- Born: 1948 (age 77–78)
- Spouse: Turki bin Nasser Al Saud

Names
- Noura bint Sultan bin Abdulaziz bin Abdul Rahman Al Saud
- House: Al Saud
- Father: Sultan bin Abdulaziz Al Saud

= Noura bint Sultan Al Saud =

Saudi royal (born 1948)

Noura bint Sultan Al Saud (نورة بنت سلطان آل سعود; born 1948) is a member of the Saudi royal family. She is the daughter of former Crown Prince Sultan and widow of Turki bin Nasser Al Saud.

== Biography ==
Noura bint Sultan was born in 1948. She is one of fifteen daughters of Prince Sultan. She married Turki bin Nasser, a son of Prince Nasser. She has two sons and five daughters with Turki. One of their children is Faisal bin Turki, former husband of Reema bint Bandar who is the Saudi Ambassador to the US. Her daughter, Lama bint Turki, is an amateur jumper.

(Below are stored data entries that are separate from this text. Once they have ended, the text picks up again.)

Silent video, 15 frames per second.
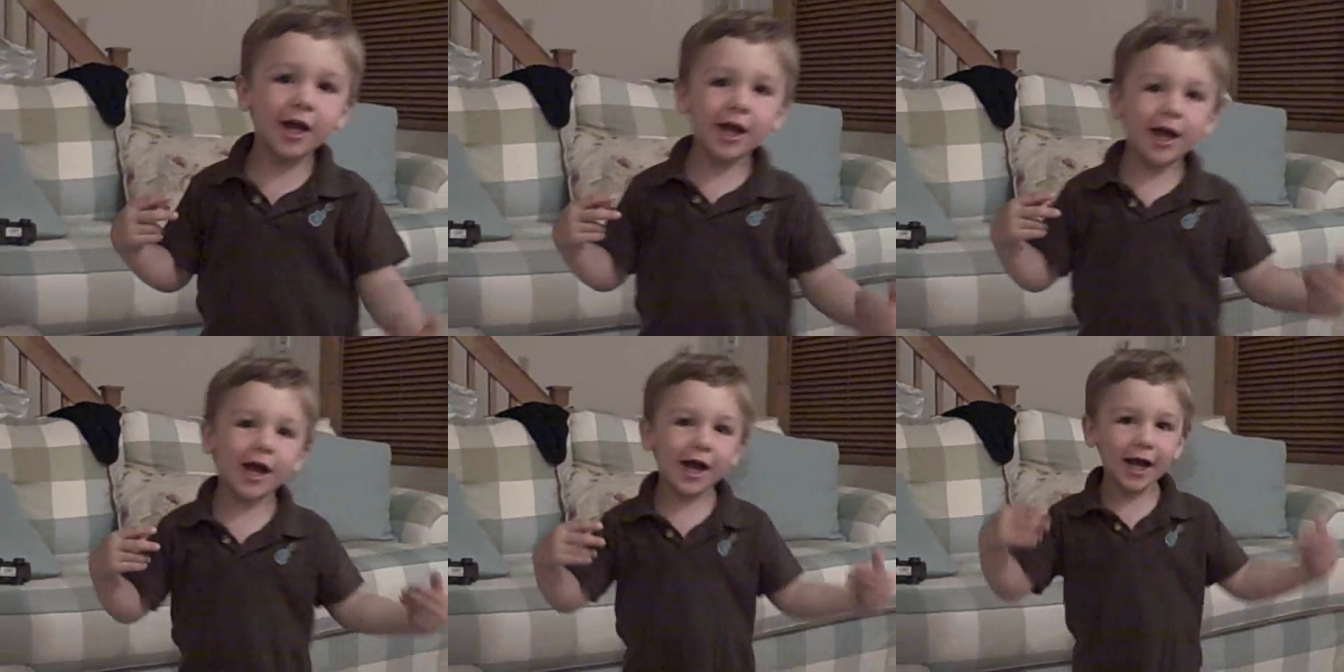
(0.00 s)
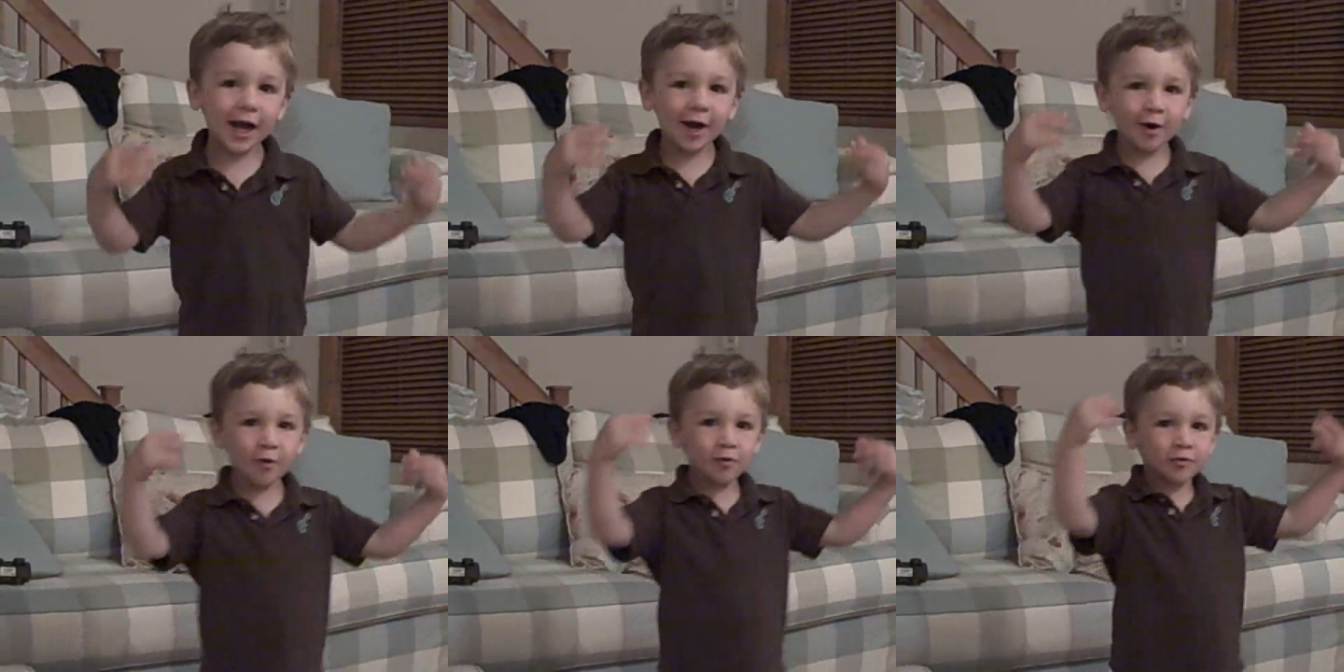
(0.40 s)
uh,
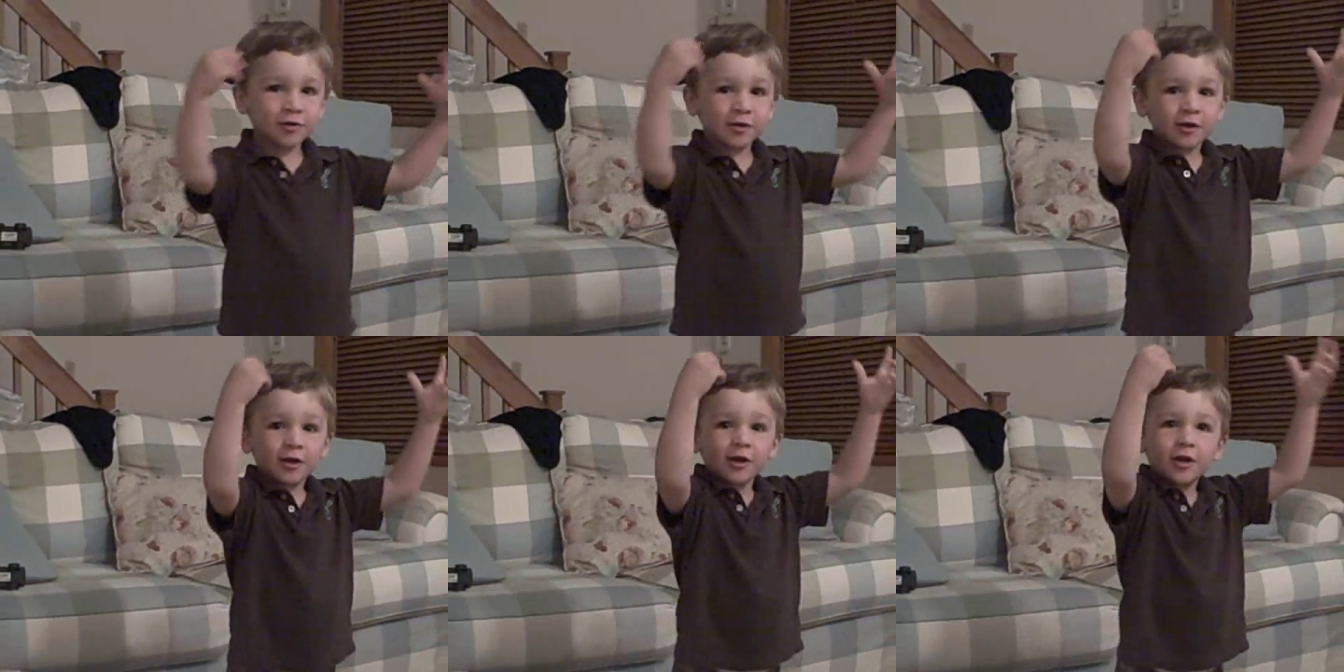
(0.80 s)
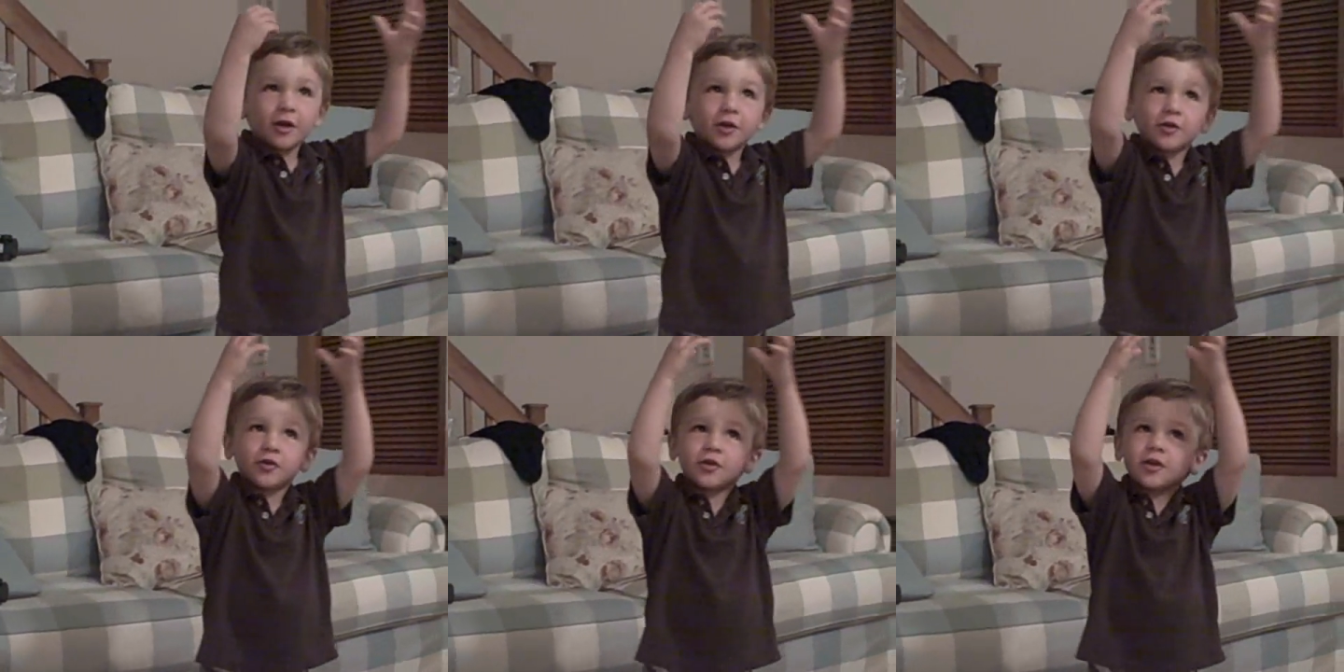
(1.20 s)
out
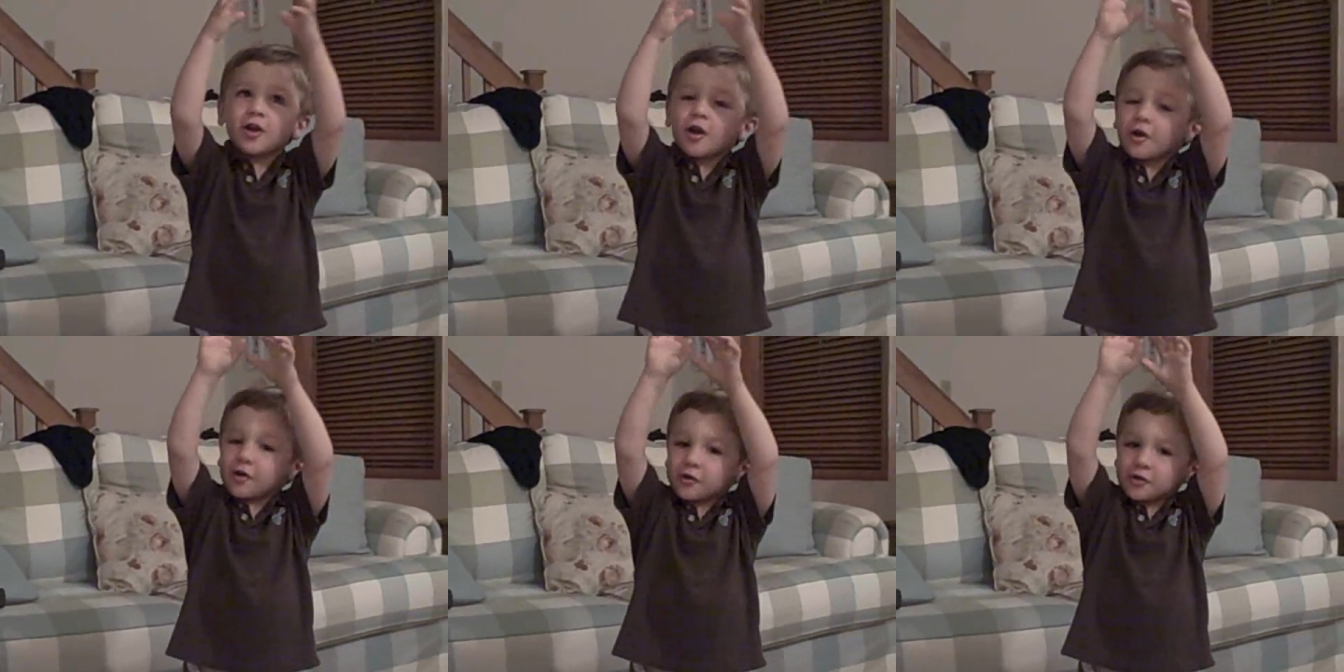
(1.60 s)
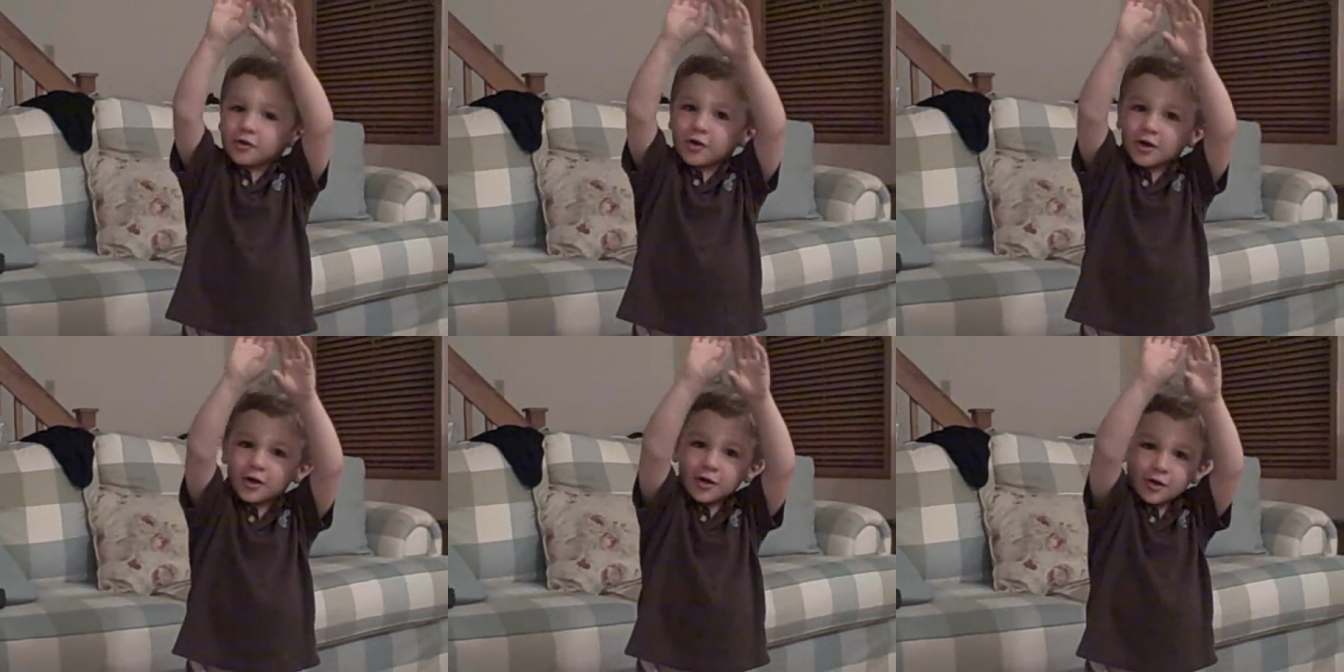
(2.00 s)

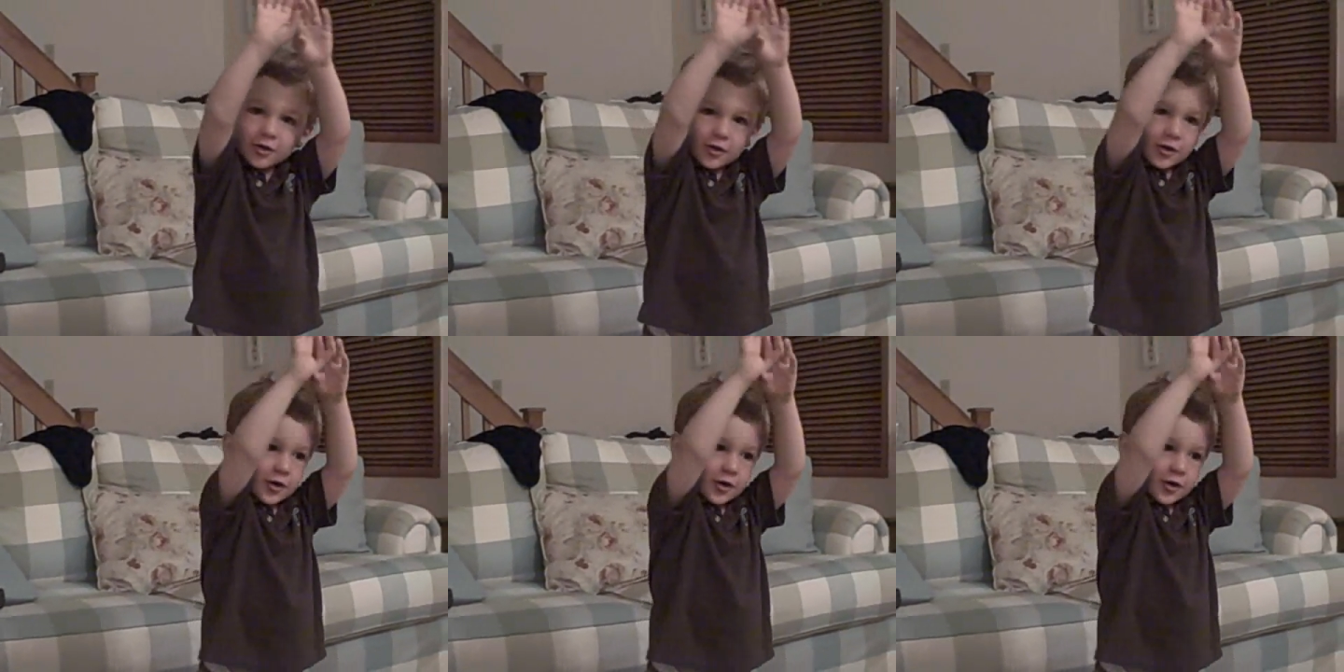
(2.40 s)
excursion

As of 2001, Princess Noura had stakes in six companies based in Saudi Arabia. It was reported by several media outlets that Noura bint Sultan had received a 170,000 pound Rolls-Royce as a birthday present, flown out to Saudi Arabia in a cargo plane chartered by the BAE Systems which was investigated related to the corruption allegations under Al Yamamah arms deal.